IEA: World Energy Investment 2024
Here are some other important takeaways:
- For the first time ever, combined investment in renewables and grids overtook the amount spent on fossil fuels in 2023. In particular, solar PV is attracting huge levels of spending (see chart below for more).
- China, which is seeing strong domestic demand for solar, lithium batteries and electric vehicles, is set to account for the largest share of clean energy investment this year, reaching an estimated $675 billion. Europe and the United States follow, with clean energy investment of $370 billion and $315 billion, respectively. These three major economies alone make up more than two-thirds of global clean energy investment.

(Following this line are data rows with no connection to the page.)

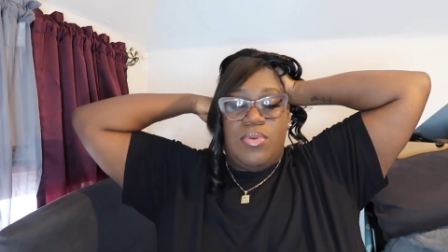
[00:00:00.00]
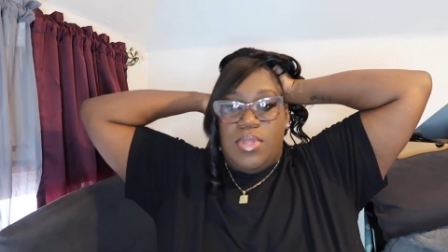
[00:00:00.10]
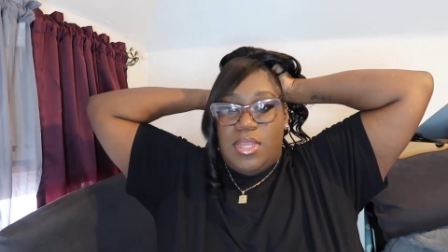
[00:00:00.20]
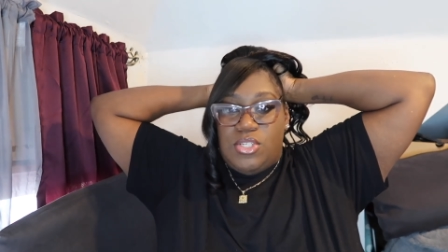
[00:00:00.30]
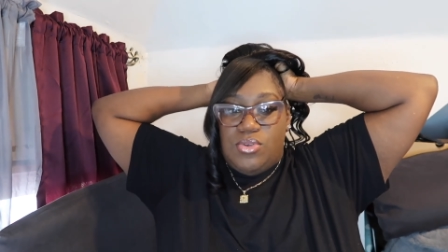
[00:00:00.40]

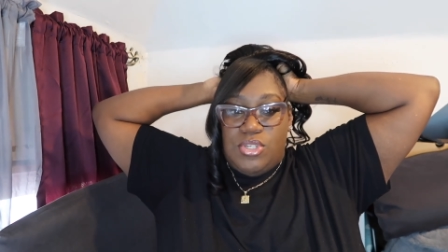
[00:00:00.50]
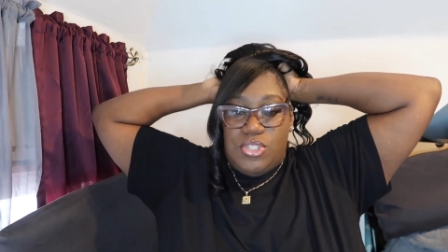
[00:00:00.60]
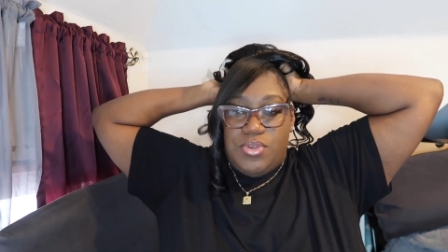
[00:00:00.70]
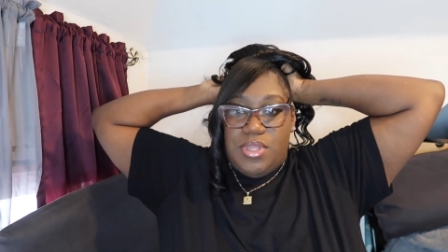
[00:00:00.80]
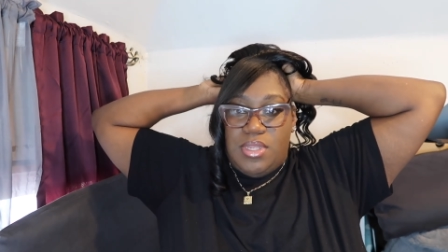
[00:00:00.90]
that
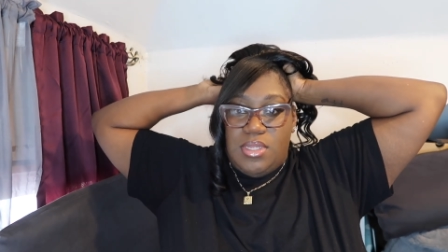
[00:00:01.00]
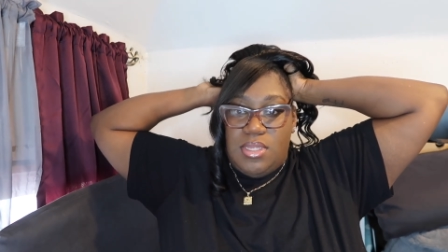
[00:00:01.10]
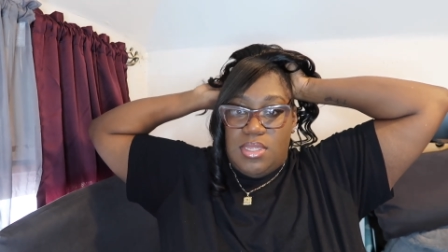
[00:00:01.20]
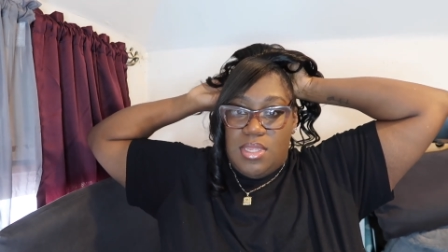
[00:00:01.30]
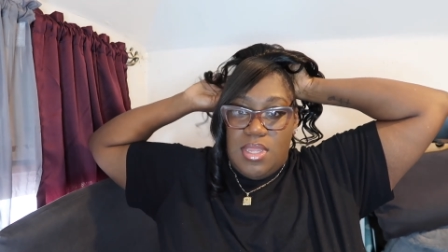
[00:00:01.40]
drawstring
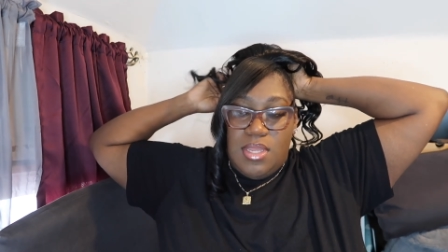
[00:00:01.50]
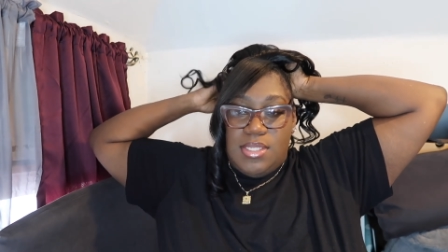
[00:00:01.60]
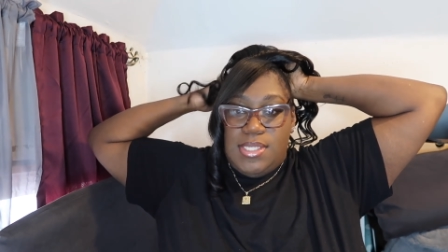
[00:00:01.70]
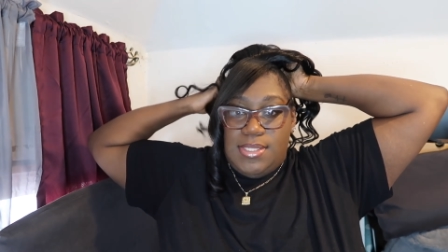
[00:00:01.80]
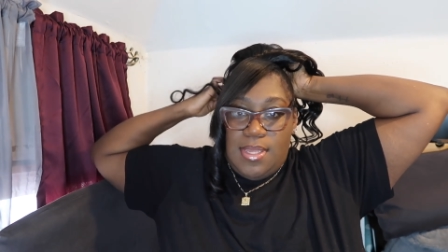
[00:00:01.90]

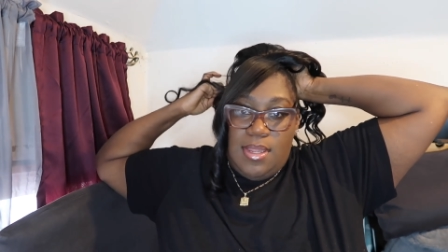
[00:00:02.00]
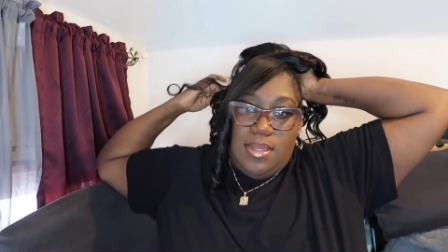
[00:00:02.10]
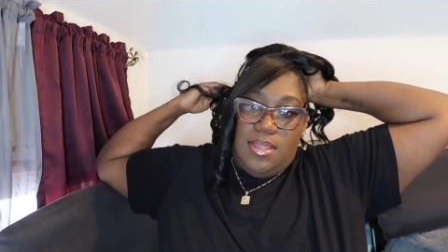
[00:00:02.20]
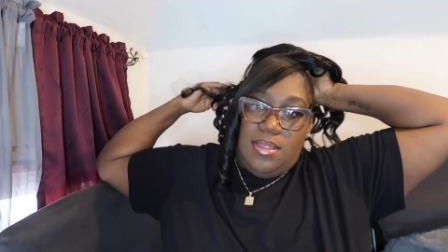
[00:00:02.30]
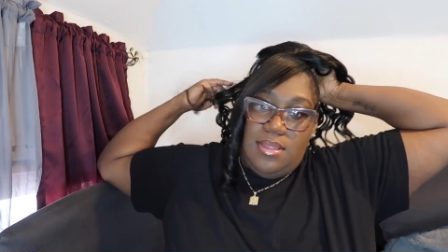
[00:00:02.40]
to
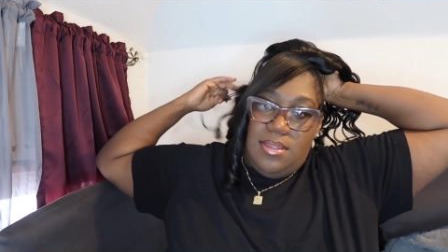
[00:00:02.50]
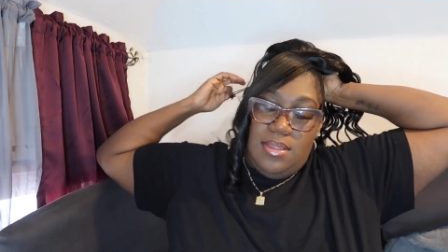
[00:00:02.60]
tighten it.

- In emerging and developing economies outside China, clean energy investment in 2024 is set to surpass $300 billion for the first time, led by Brazil and India. Still, the report finds that this level of spending – which accounts for only about 15% of the global total – is far below what is required to meet growing energy demand in many of these countries, where the high cost of capital is holding back the development of new projects.
- Global upstream oil and gas investment is expected to increase by 7% in 2024 to reach $570 billion, following a similar rise in 2023. This is broadly aligned with the demand levels implied in 2030 by today’s policy settings, according to the report – but it is far higher than projected in scenarios that hit national or global climate goals. Notably, clean energy investments by oil and gas companies accounted for only 4% of the industry’s overall capital spending in 2023.